Local author shares empathy and family history

At Friday’s annual post-Thanksgiving gifts bazaar, Mary Haakenson Perry sat among the local merchants and craftspeople in Kenai’s Challenger Learning Center. Her table held copies of the three books she’s published — inspired by two generations of her family’s homesteading history and by her empathy for the developmentally disabled.

The cover of Perry’s first book — published in 2004, shortly before her 2006 retirement as a special education teacher at Homer’s Paul Banks Elementary — has a painting of a boy marching into the woods with a red flag held aloft. The boy is Jim, the eldest of Perry’s five brothers, who was born with the developmental disorder Down syndrome. The book’s title — “Onward, Crispy Shoulders!” — seems strange to those unfamiliar with the hymn “Onward Christian Soldiers,” which Perry said Jim loved to sing, though during their homesteading childhood at Anchor Point in the 1950s, he often misunderstood the title.

The first hint of Jim’s difference, Perry said, came when his parents overheard doctors discussing whether to classify the three-year-old boy as a cretin or a mongoloid.

“They (Jim’s parents) went home and looked it up in the dictionary, and that’s the way they found out,” she said. “There wasn’t much teaching to doctors and medical staff about how to break that kind of news to parents.”

Down syndrome is a genetic disorder in which an extra chromosome causes intellectual disability and flattened facial features. “Mongoloid” and “cretin” are obsolete terms for mental disability, now considered offensive. The treatment options of the day were as limited as the terminology, Perry said.

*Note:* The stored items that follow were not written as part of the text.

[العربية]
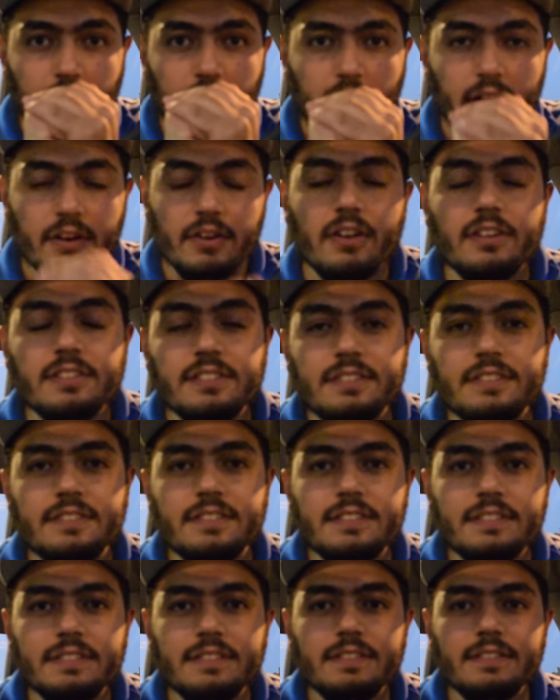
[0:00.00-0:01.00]

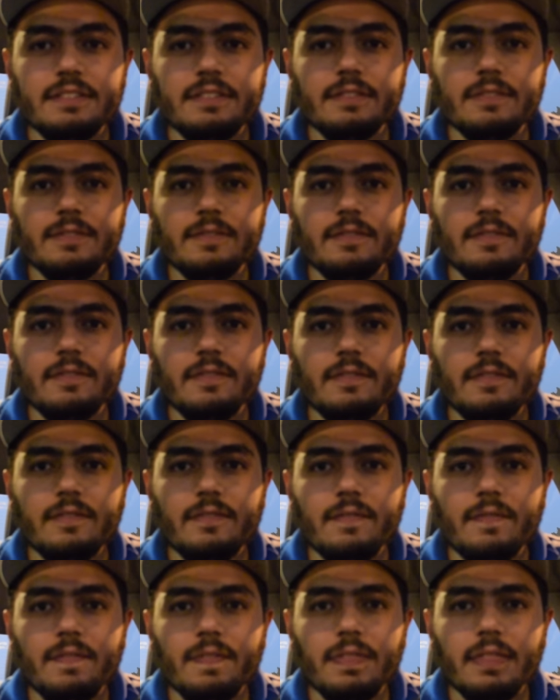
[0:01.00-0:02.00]
قررت
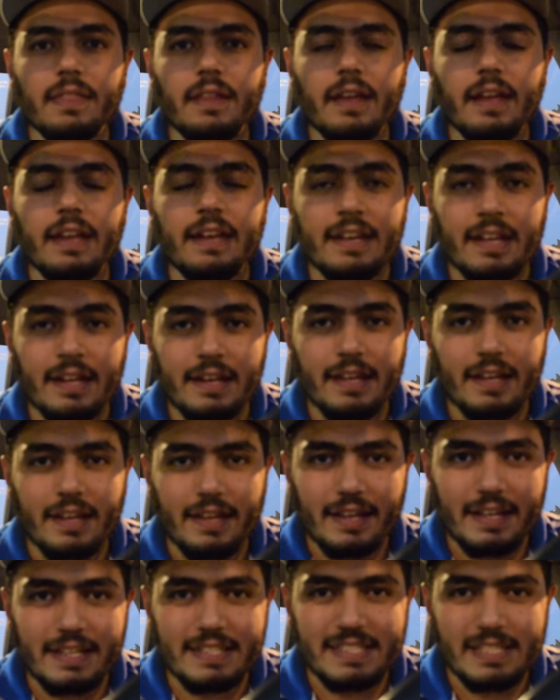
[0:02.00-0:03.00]
ان انا
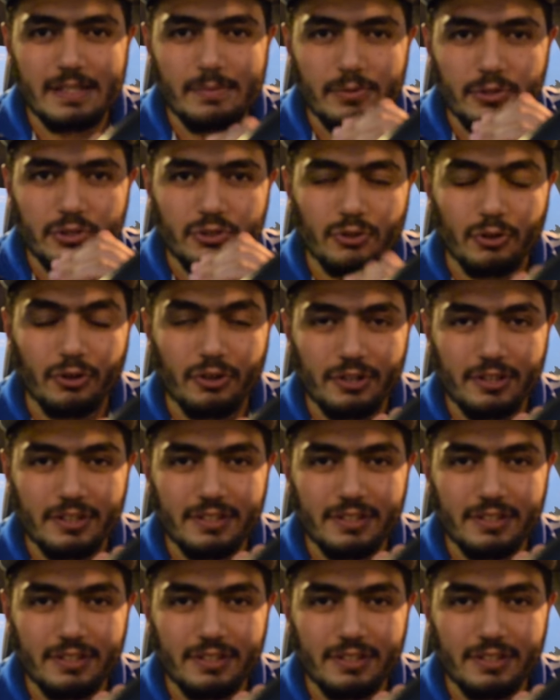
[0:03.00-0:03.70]
اسيب الشغل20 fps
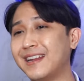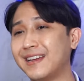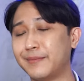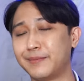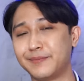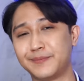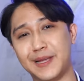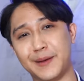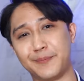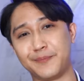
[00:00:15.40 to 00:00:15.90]
เนี่ย
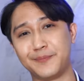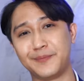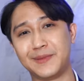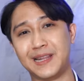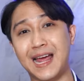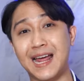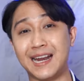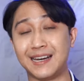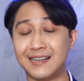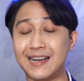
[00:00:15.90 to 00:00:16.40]
แบบ
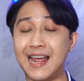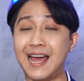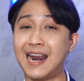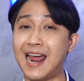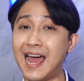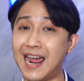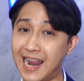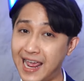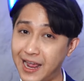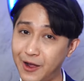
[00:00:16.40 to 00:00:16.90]
ดา
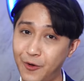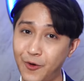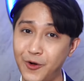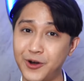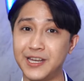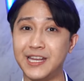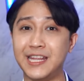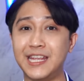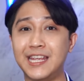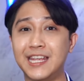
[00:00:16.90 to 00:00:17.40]
ราหลายค
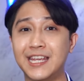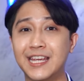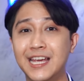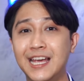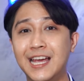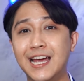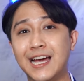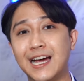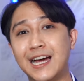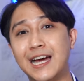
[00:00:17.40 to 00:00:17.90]
นที่
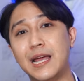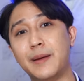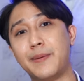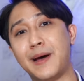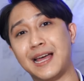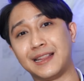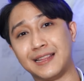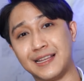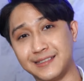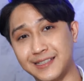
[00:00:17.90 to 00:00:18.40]
เคย
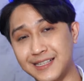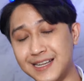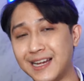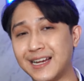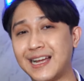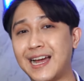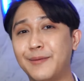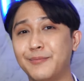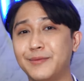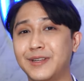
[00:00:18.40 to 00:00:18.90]
ผ่าตัดศัลย
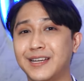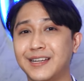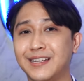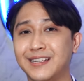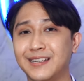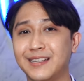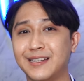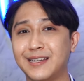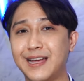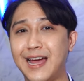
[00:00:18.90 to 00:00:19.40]
กรรมเนี่ย
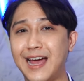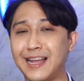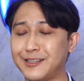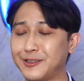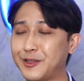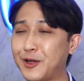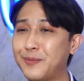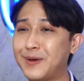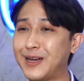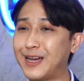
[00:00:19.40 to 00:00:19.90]
อาจ
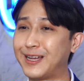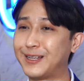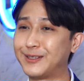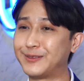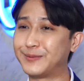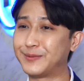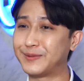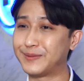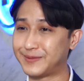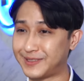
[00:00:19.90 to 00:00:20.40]
จะต้องมา
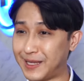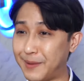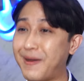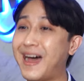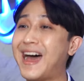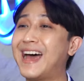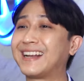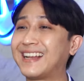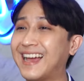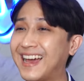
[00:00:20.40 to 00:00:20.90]
สัม
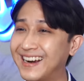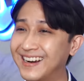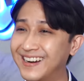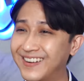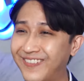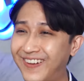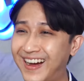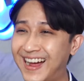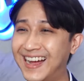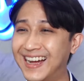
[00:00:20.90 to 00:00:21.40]
ภาษณ์กัน
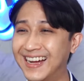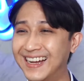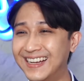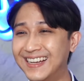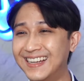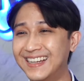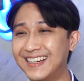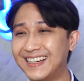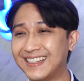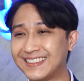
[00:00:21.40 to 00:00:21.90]
ว่า
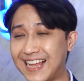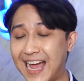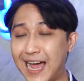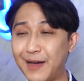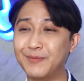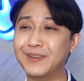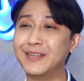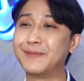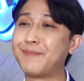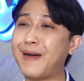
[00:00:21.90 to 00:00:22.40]

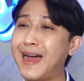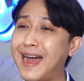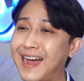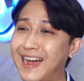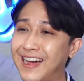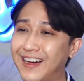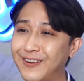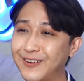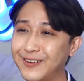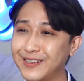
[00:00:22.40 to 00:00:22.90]
ทำหรือเป
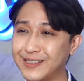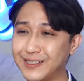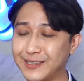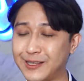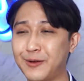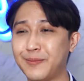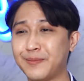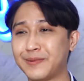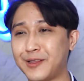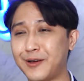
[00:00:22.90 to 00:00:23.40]
ล่าหรือ
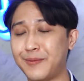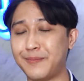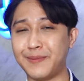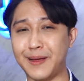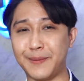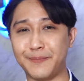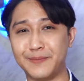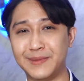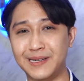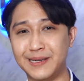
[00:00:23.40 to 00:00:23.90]
ต้องต้อง
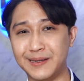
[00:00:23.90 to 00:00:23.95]
แบบ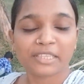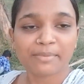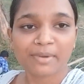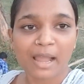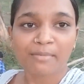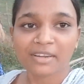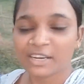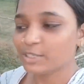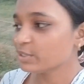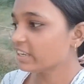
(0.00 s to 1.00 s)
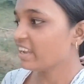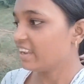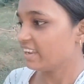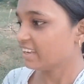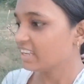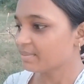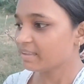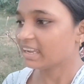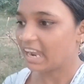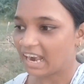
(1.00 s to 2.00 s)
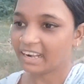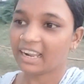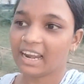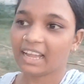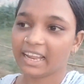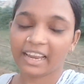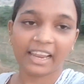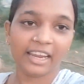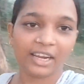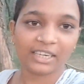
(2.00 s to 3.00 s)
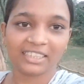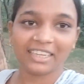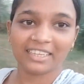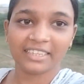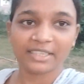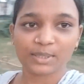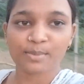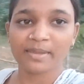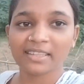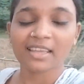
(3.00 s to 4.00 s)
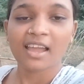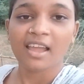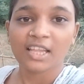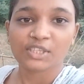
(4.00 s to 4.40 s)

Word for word: हम सब काम कर चुके हैं खेत में खाद डाला गया है और देखिए सुमित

“The way they were advised to handle it was to put him in an institution and forget it,” Perry said. “If you chose like my parents did to keep him at home and raise him, you were on your own.”

Though Jim spent one year in California at a special school, Perry said that when he came home “my mom felt she could teach him as much as he was learning there — he was learning manners and dressing skills and the kinds of things she was teaching him already. He learned to count and his alphabet, and that was about it.”

What she most remembered about her brother was his work ethic.

“We had a cow, and he was in charge of the milking and taking care of her,” Perry said. “Until he got his job at the school, the cow was the most important thing in his life. Then when he got the job at the school, he felt like the school wouldn’t run right if he wasn’t there.”

Jim was an assistant janitor at Anchor Point’s Chapman Elementary school for about 25 years, living at the homestead and riding the bus down to school, Perry said. He worked there until he began experiencing Alzheimer’s disease around the age of 50, and has since died.

“When my brother was failing in his health, I got to thinking about the great stories we had about him, and thought they might be helpful to people coming behind us who had a child with Down syndrome — they might be inspiring or encouraging,” Perry said. “So I decided to write the stories down… I always loved to write, but I never really considered being a writer until I wrote this book. And I enjoyed it, so I wrote two more.”

Before his life inspired her first book, Jim inspired Perry’s career.

“That was the main reason I wanted to go into special ed — because I thought it was so unfair that he never got to go to school,” she said.

Had Jim grown up later, he may have had that chance.

“It was a changing profession,” Perry said of special education. “When I was going to college, most kids with special needs were still in special schools. By the time I started teaching three years later we were at least in the school with the other kids, and then by the end of my career, integration became more and more accepted and expected as more parents got to be advocates. Parent groups started, advocacy groups my parents knew nothing about.”

Perry’s second book, “Something to Be Thankful For,” is about her mother Esther, who as a child came with her family to Alaska from Minnesota in 1935 as one of the colonists, escaping the Great Depression, who founded an experiment agricultural community in the Matanuska Valley. Though Perry departed from family history to try fiction with her third book, “The Mystery of Cheechako Island,” she returned to her focus on helping readers understand those with DOWN syndrome. The story is a young adult mystery staring 11 year old Sunny Turner, a girl with DOWN syndrome.

“As the story unfolds, you see what the little girl can do,” she said. “At the end, because it’s a book for young people, I put some things you might want to know about DOWN syndrome, addressing some of the questions directly.”

Parents of her former students have read and enjoyed her books, Perry said, especially the one about Jim.

“Some of them knew him as a child, and seeing it from the inside out, they enjoyed it,” she said. “A lot of people appreciated his story because they can really relate to it… His response to the world — they can see that in their child too, to some degree.”